* _To do_: Retype the line with "[5:32.64-5:33.16]" exactly. Then retype every line after it through the end of the entries below, and nothing more, leaving out pictures.

(Stored entries)
= = = =

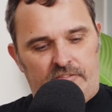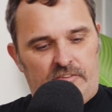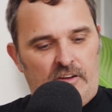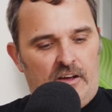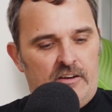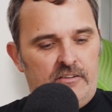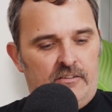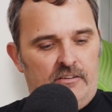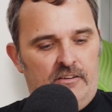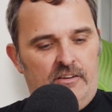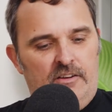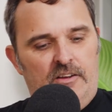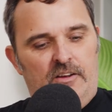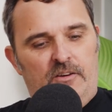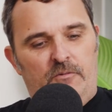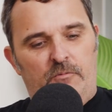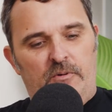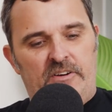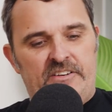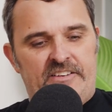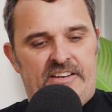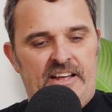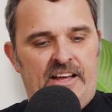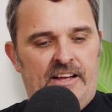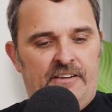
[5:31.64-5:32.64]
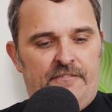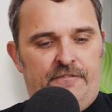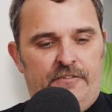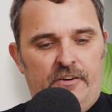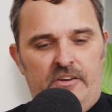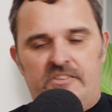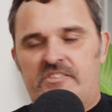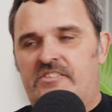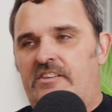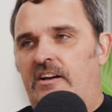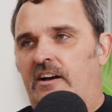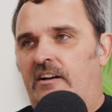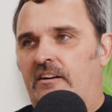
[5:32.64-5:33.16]
So when Dad
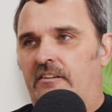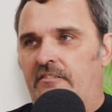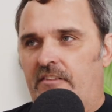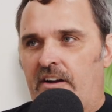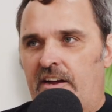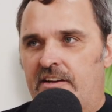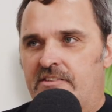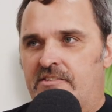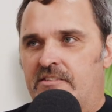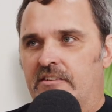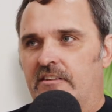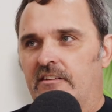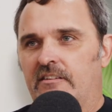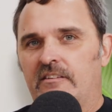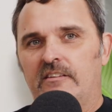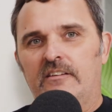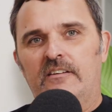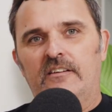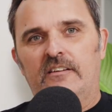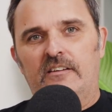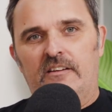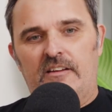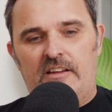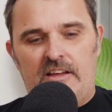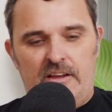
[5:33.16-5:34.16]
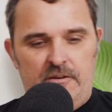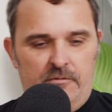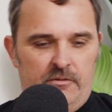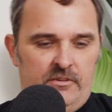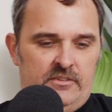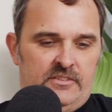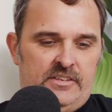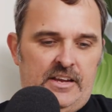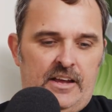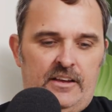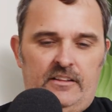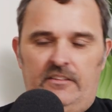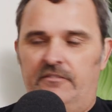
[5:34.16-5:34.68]
first started racing, he
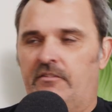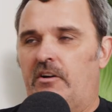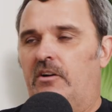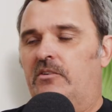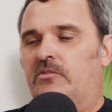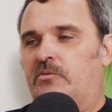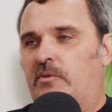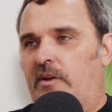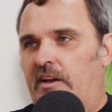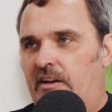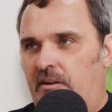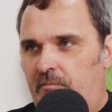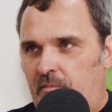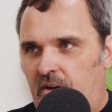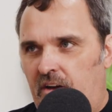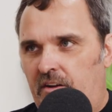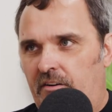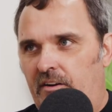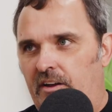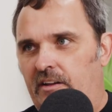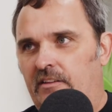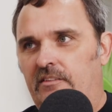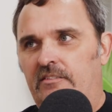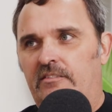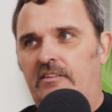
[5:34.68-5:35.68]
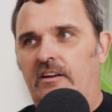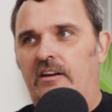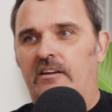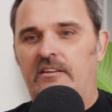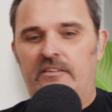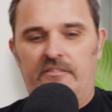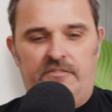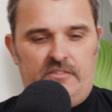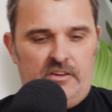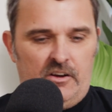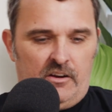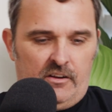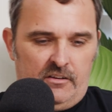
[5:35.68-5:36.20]
would take the Volkswagen motor out. So
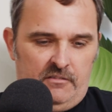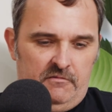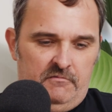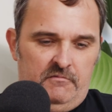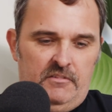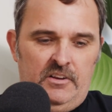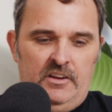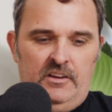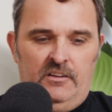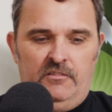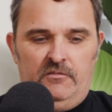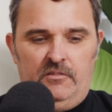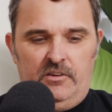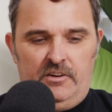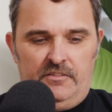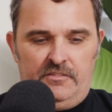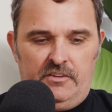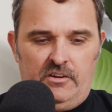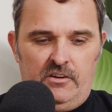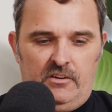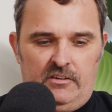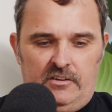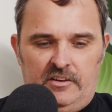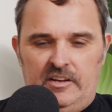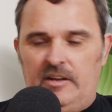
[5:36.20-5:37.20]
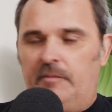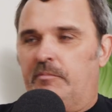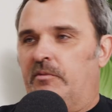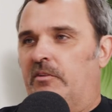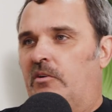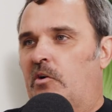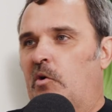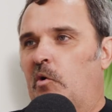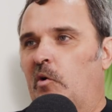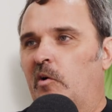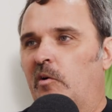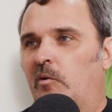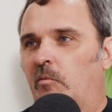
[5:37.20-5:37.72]
you've got, what have you got? A couple of
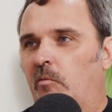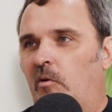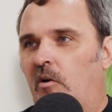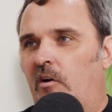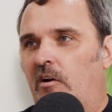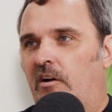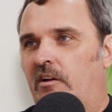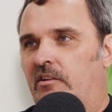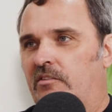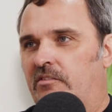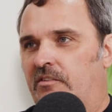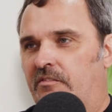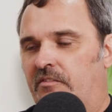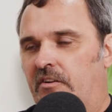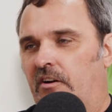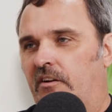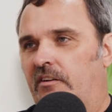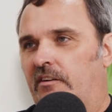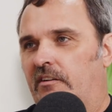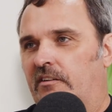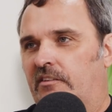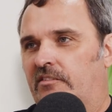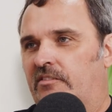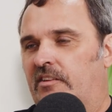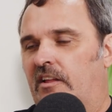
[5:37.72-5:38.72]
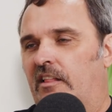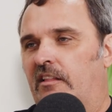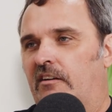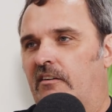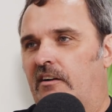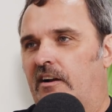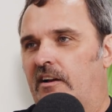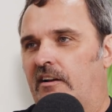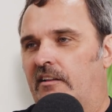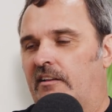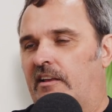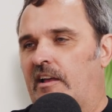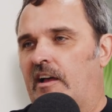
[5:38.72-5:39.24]
coil wires, you've got an
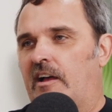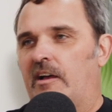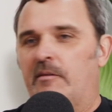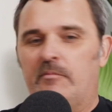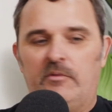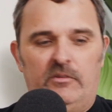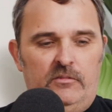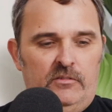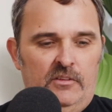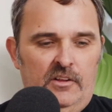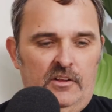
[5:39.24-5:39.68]
accelerator cable.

= = = =

* _Result for this task_:
[5:32.64-5:33.16]
So when Dad
[5:33.16-5:34.16]
[5:34.16-5:34.68]
first started racing, he
[5:34.68-5:35.68]
[5:35.68-5:36.20]
would take the Volkswagen motor out. So
[5:36.20-5:37.20]
[5:37.20-5:37.72]
you've got, what have you got? A couple of
[5:37.72-5:38.72]
[5:38.72-5:39.24]
coil wires, you've got an
[5:39.24-5:39.68]
accelerator cable.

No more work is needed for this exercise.